Re: Backend redirection issue - log interpretation help please

2012-07-27 Thread Richard Stanford
Cyril, thanks for your response.

On Jul 26, 2012, at 4:46 PM, Cyril Bonté wrote:

 
 Please add log global in your backend sections (or in your defaults),
 this explains why your log files didn't give you any indication.
 After adding this line everywhere (not only in the frontend), you'll see when 
 servers go UP and DOWN, and why.
 This will also probably help us to know what happens.

Done.  That helps - we tend to be a bit minimal on most logging for compliance 
reasons but that's certainly going to help.

 From this previous log line, it looks like something becomes slow (your 
 haproxy server or your backend servers).

That's the odd piece, because the server logs don't seem to indicate any issues 
(and this was last seen shortly after a restart).  Hopefully the logging will 
shed more light on the subject.

 Wow, are you sure you really want to use such a big buffer size ? Also, 
 ensure you're running the last stable version of HAProxy (currently 1.4.21), 
 which fixes a major bug when using a larger buffer size (it doesn't explain 
 what you observe but it's an advise for more stability).

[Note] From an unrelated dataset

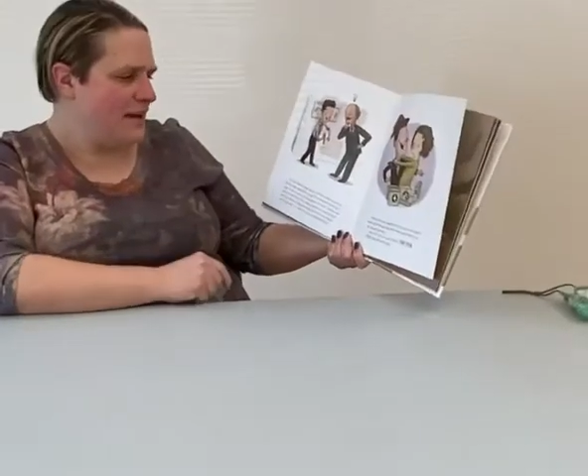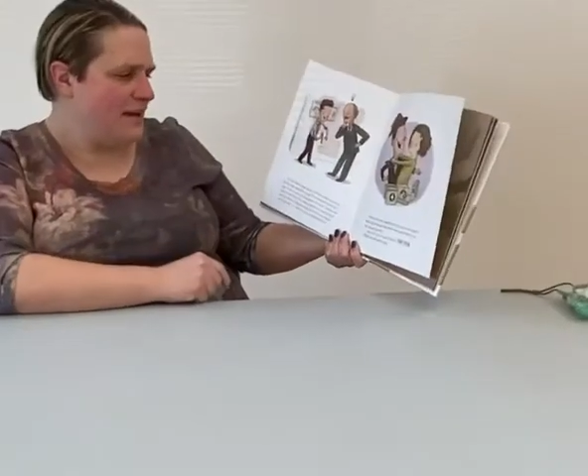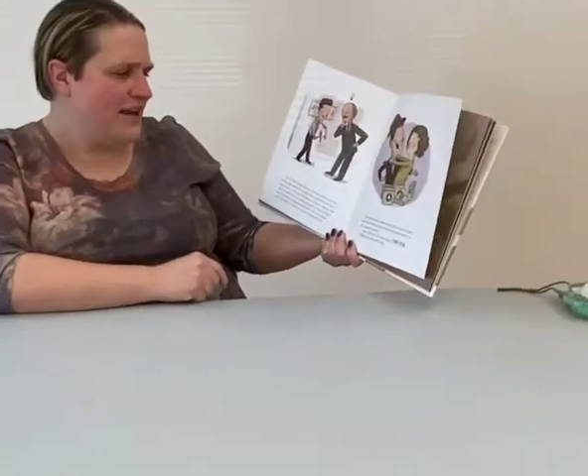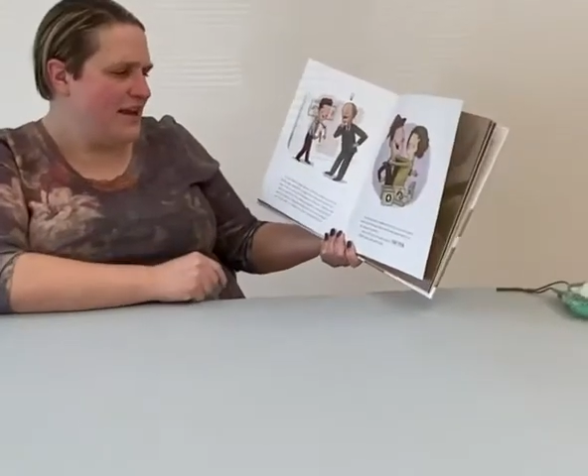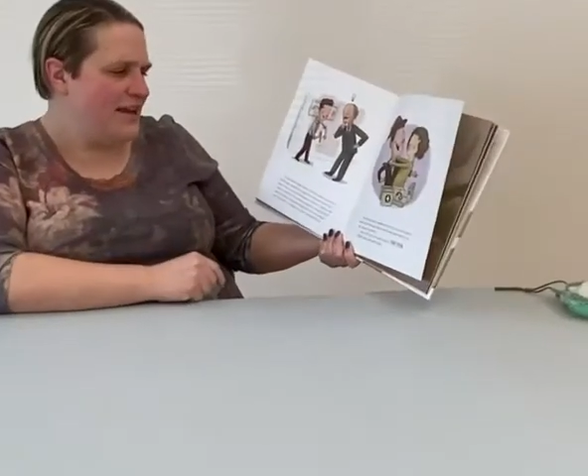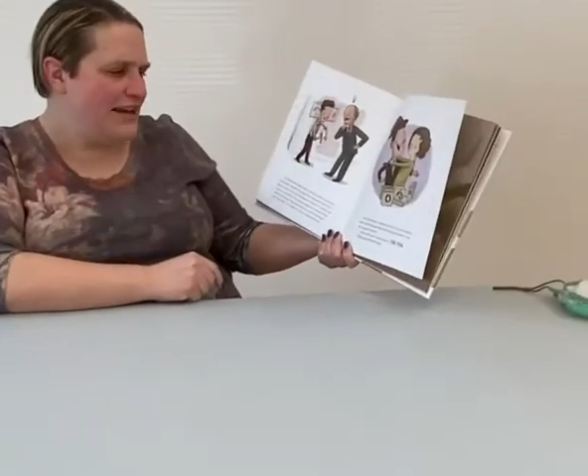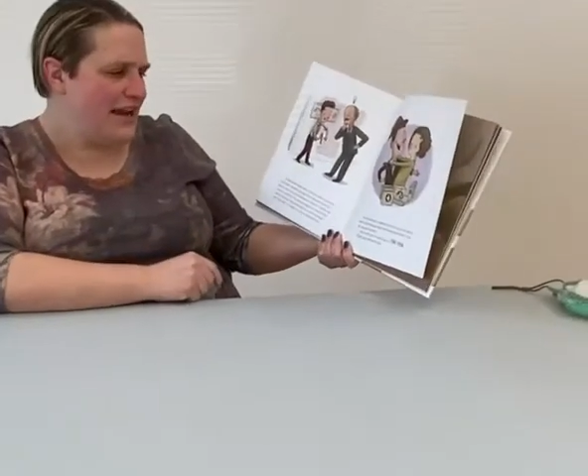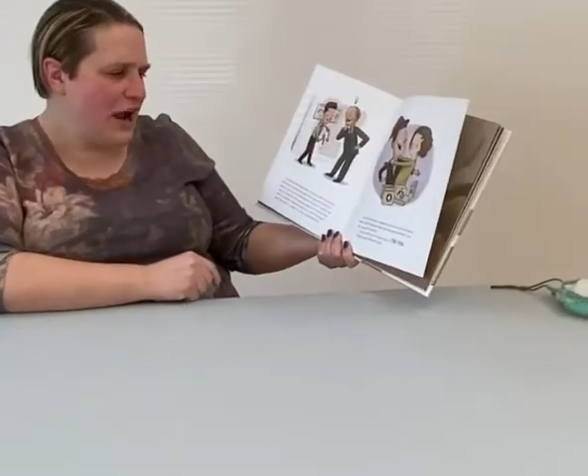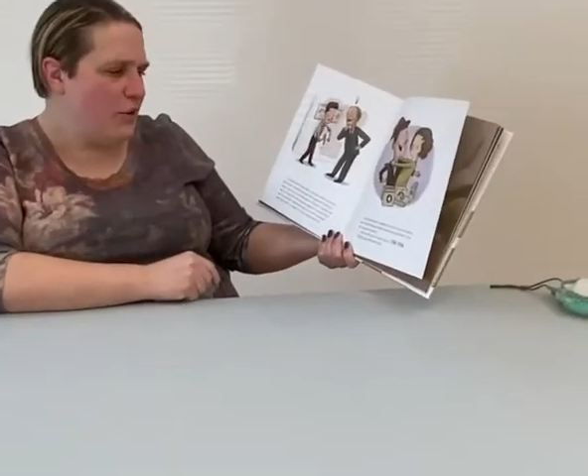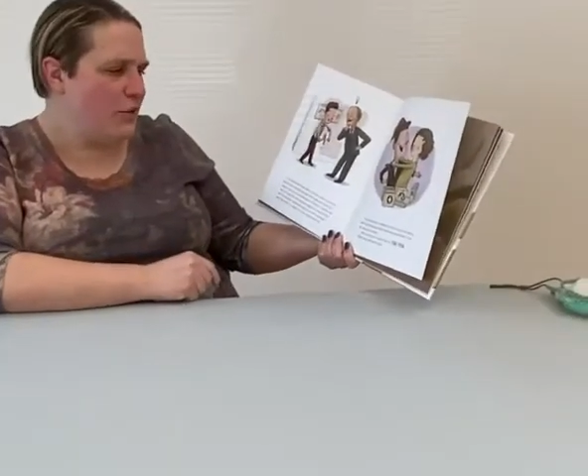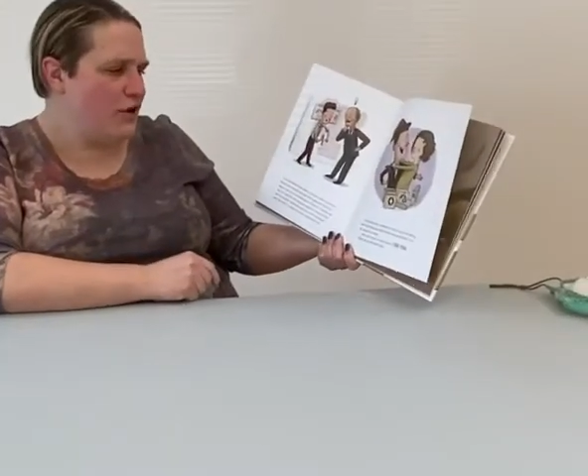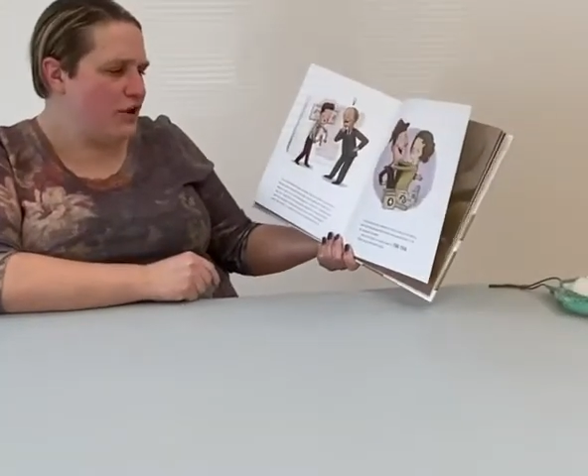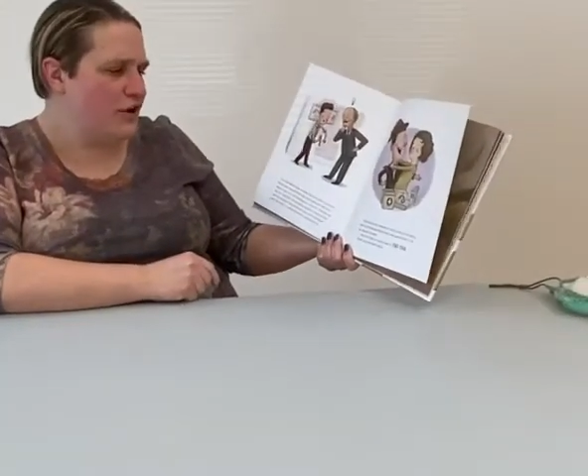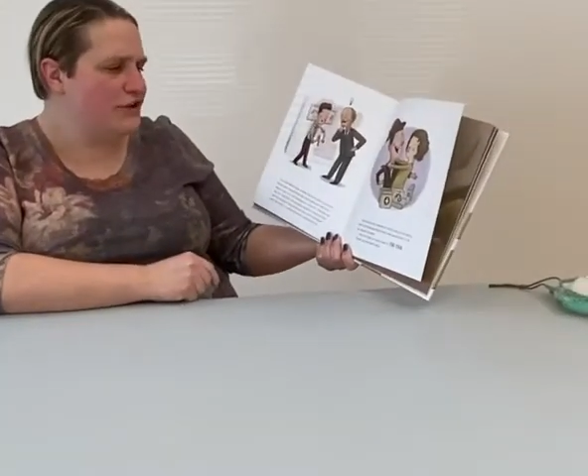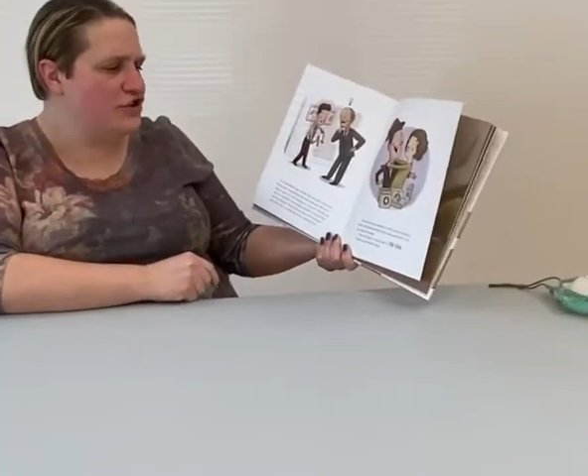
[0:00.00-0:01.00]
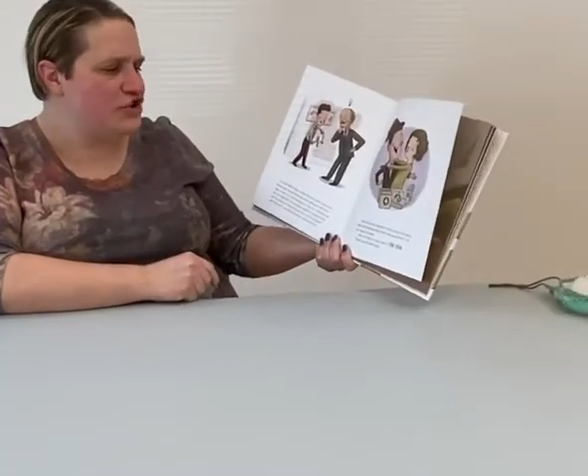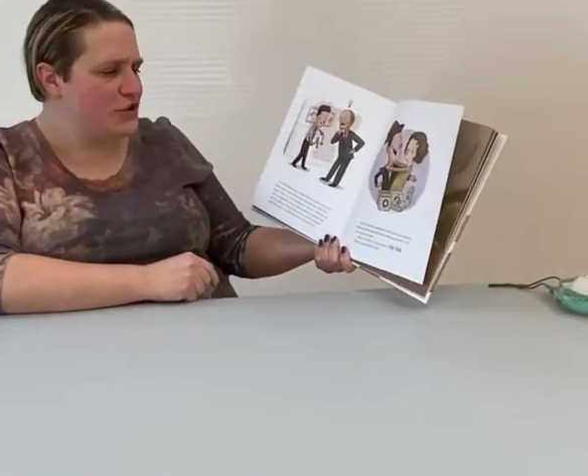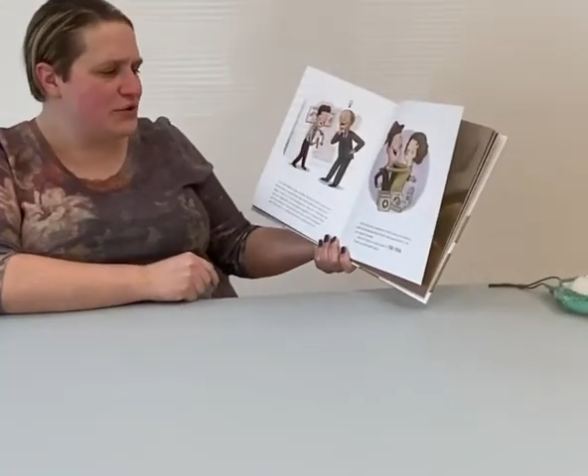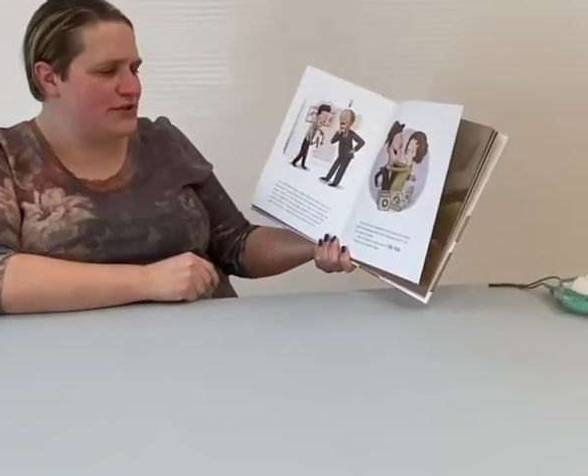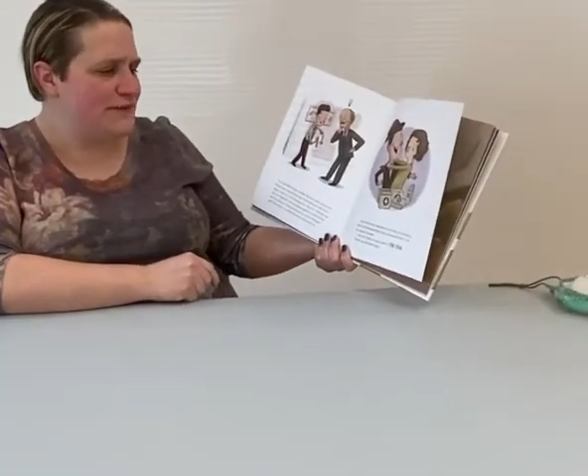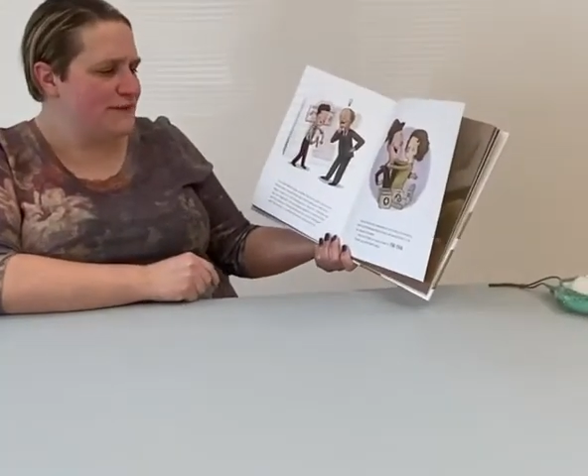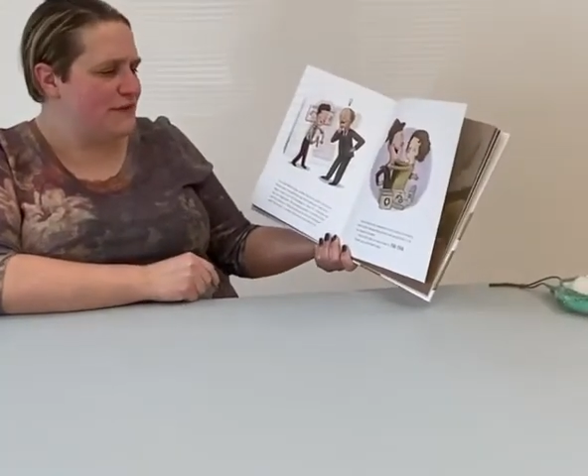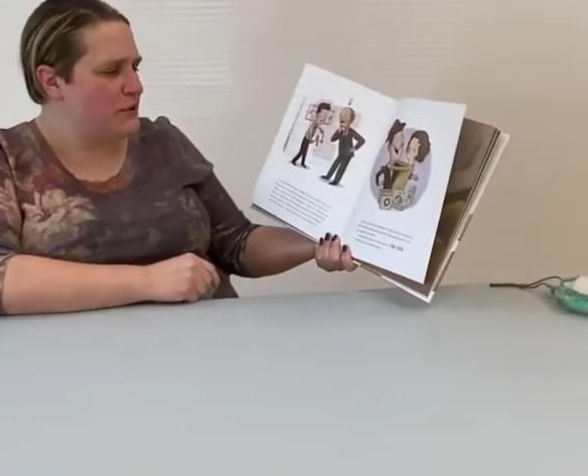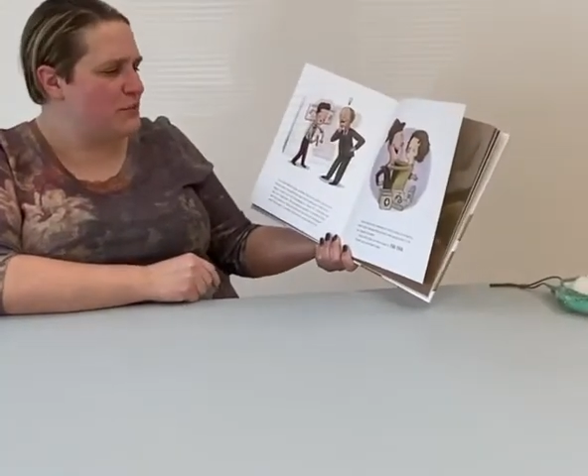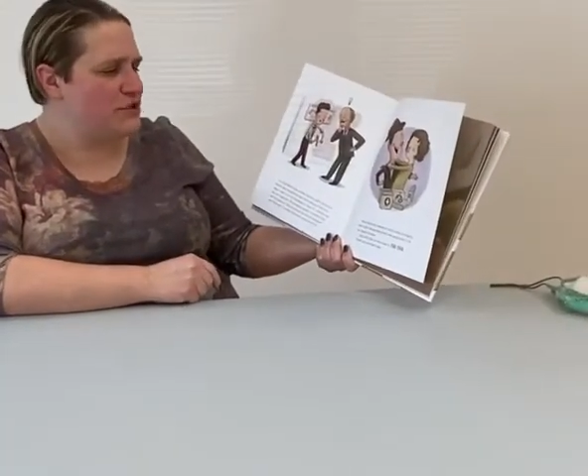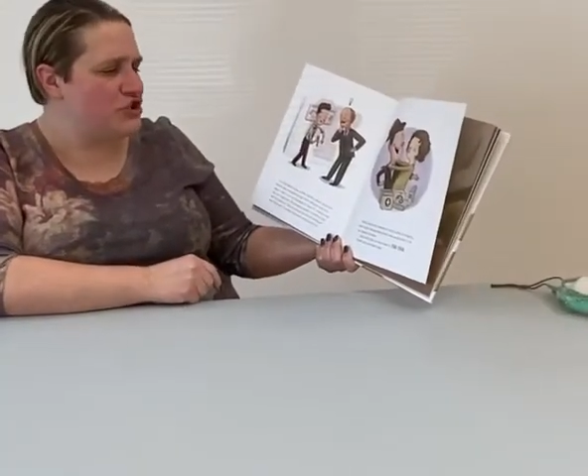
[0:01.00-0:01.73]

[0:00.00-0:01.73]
Now Earl and Josephine would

Unfortunately yes; we are supporting some rare but critical very large HTTP GET 
requests over a REST API.  I'll look into upgrading shortly.

 For more details :
 http://haproxy.1wt.eu/git?p=haproxy-1.4.git;a=commit;h=30297cb17147a8d339eb160226bcc08c91d9530b

Good to know!

 As said at the beginning, please add :
   log global

Added.  Is there a useful log level configuration that outputs exactly what the 
defaults are without the stats connection lines?

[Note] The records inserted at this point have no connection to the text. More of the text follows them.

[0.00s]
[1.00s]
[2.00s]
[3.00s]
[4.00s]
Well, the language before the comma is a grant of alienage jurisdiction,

 If using cookies is not an issue for your clients, I'd recommend you not to 
 use appsession but cookie insert or cookie prefix instead.
 
 http://cbonte.github.com/haproxy-dconv/configuration-1.4.html#4-cookie

We'll probably leave this one just because I don't believe its giving us any 
issues at the moment; the client problem definitely coincided with the backend 
being marked as DOWN rather than a cookie issue (the cookie issue was my first 
guess to be honest).

 server gui1 172.25.200.53:8080 check maxconn 2000
 server gui2 172.25.200.54:8080 check maxconn 2000
 
 You didn't provide any timeout check nor inter value.
 The default will be 2 seconds, which is maybe too low for your case.

It shouldn't be - our healthcheck page is fairly simple and just basically 
makes sure that our webapp is responding to requests (barely more than a static 
file) - I've upped timeout check to 1 though, so we'll see if that makes 
a difference.

 Hope this helps.

It did, and thank you for looking at this.  I've learned an awful lot about 
haproxy configuration setups (good and bad) from this list!

-Richard



Backend redirection issue - log interpretation help please

2012-07-26 Thread Richard Stanford
I'm having some trouble interpreting an HAProxy log file line - it doesn't seem 
to make much sense to me, so I'm fairly certain that I'm reading it 
incorrectly.  My full configuration file is at the end of this email.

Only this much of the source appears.